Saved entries
——
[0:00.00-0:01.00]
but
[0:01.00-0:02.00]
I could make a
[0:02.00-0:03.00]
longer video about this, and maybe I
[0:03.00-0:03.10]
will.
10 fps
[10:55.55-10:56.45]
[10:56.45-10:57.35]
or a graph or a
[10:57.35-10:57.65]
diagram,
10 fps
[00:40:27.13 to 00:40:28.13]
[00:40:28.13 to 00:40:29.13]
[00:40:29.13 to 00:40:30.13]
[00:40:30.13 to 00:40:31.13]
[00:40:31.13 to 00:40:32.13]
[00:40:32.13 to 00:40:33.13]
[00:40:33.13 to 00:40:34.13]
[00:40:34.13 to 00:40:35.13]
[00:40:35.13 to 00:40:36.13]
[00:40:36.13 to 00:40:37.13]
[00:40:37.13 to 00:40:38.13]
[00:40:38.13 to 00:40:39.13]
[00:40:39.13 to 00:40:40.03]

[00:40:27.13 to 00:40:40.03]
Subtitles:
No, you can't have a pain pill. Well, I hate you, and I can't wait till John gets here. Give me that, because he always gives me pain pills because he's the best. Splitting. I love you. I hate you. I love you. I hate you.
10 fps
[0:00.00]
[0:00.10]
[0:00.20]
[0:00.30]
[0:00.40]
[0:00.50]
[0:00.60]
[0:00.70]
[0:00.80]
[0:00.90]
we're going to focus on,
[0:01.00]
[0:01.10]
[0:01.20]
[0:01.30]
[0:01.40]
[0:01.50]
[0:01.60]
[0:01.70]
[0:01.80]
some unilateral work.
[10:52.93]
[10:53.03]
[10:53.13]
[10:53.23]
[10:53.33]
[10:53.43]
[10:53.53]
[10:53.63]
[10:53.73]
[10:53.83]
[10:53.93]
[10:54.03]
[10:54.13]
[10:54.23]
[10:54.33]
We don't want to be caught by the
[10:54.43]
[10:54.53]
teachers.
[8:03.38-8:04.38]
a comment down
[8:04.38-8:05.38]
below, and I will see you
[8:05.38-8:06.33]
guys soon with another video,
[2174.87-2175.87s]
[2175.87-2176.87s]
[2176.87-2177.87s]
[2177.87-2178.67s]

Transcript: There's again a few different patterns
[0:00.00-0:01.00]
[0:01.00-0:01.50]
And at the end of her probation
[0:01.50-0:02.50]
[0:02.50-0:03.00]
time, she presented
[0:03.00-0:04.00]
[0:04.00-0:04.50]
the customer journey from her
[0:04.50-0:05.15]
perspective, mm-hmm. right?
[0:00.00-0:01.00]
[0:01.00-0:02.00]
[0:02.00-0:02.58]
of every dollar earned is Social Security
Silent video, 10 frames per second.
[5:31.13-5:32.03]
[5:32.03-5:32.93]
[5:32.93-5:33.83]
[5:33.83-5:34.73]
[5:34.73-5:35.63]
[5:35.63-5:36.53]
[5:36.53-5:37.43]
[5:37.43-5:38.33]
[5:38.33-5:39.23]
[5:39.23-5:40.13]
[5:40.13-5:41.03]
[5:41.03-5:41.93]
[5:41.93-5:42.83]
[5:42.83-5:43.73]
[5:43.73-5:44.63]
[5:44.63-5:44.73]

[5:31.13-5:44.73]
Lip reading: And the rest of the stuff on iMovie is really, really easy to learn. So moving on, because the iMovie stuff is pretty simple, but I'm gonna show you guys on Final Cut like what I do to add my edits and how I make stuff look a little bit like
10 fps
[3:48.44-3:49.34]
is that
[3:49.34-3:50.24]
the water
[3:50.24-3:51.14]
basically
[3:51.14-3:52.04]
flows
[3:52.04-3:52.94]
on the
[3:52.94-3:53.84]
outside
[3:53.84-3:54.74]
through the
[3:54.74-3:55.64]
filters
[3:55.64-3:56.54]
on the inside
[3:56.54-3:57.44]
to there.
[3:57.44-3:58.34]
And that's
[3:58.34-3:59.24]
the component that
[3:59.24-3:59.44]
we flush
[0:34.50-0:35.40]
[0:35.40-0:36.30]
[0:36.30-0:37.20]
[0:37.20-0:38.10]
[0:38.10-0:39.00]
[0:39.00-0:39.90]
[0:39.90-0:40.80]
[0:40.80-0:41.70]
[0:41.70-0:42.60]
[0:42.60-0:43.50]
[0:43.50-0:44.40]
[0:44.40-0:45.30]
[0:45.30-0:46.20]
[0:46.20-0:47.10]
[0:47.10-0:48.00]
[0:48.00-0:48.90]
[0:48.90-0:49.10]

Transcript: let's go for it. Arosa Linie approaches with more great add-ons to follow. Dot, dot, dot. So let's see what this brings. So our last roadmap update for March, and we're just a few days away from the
——
*Task statement:* Exactly the lines from the one with "[5:35.63-5:36.53]" through the end of the entries, both included, should be written out, and no others.

*Response box:*
[5:35.63-5:36.53]
[5:36.53-5:37.43]
[5:37.43-5:38.33]
[5:38.33-5:39.23]
[5:39.23-5:40.13]
[5:40.13-5:41.03]
[5:41.03-5:41.93]
[5:41.93-5:42.83]
[5:42.83-5:43.73]
[5:43.73-5:44.63]
[5:44.63-5:44.73]

[5:31.13-5:44.73]
Lip reading: And the rest of the stuff on iMovie is really, really easy to learn. So moving on, because the iMovie stuff is pretty simple, but I'm gonna show you guys on Final Cut like what I do to add my edits and how I make stuff look a little bit like
10 fps
[3:48.44-3:49.34]
is that
[3:49.34-3:50.24]
the water
[3:50.24-3:51.14]
basically
[3:51.14-3:52.04]
flows
[3:52.04-3:52.94]
on the
[3:52.94-3:53.84]
outside
[3:53.84-3:54.74]
through the
[3:54.74-3:55.64]
filters
[3:55.64-3:56.54]
on the inside
[3:56.54-3:57.44]
to there.
[3:57.44-3:58.34]
And that's
[3:58.34-3:59.24]
the component that
[3:59.24-3:59.44]
we flush
[0:34.50-0:35.40]
[0:35.40-0:36.30]
[0:36.30-0:37.20]
[0:37.20-0:38.10]
[0:38.10-0:39.00]
[0:39.00-0:39.90]
[0:39.90-0:40.80]
[0:40.80-0:41.70]
[0:41.70-0:42.60]
[0:42.60-0:43.50]
[0:43.50-0:44.40]
[0:44.40-0:45.30]
[0:45.30-0:46.20]
[0:46.20-0:47.10]
[0:47.10-0:48.00]
[0:48.00-0:48.90]
[0:48.90-0:49.10]

Transcript: let's go for it. Arosa Linie approaches with more great add-ons to follow. Dot, dot, dot. So let's see what this brings. So our last roadmap update for March, and we're just a few days away from the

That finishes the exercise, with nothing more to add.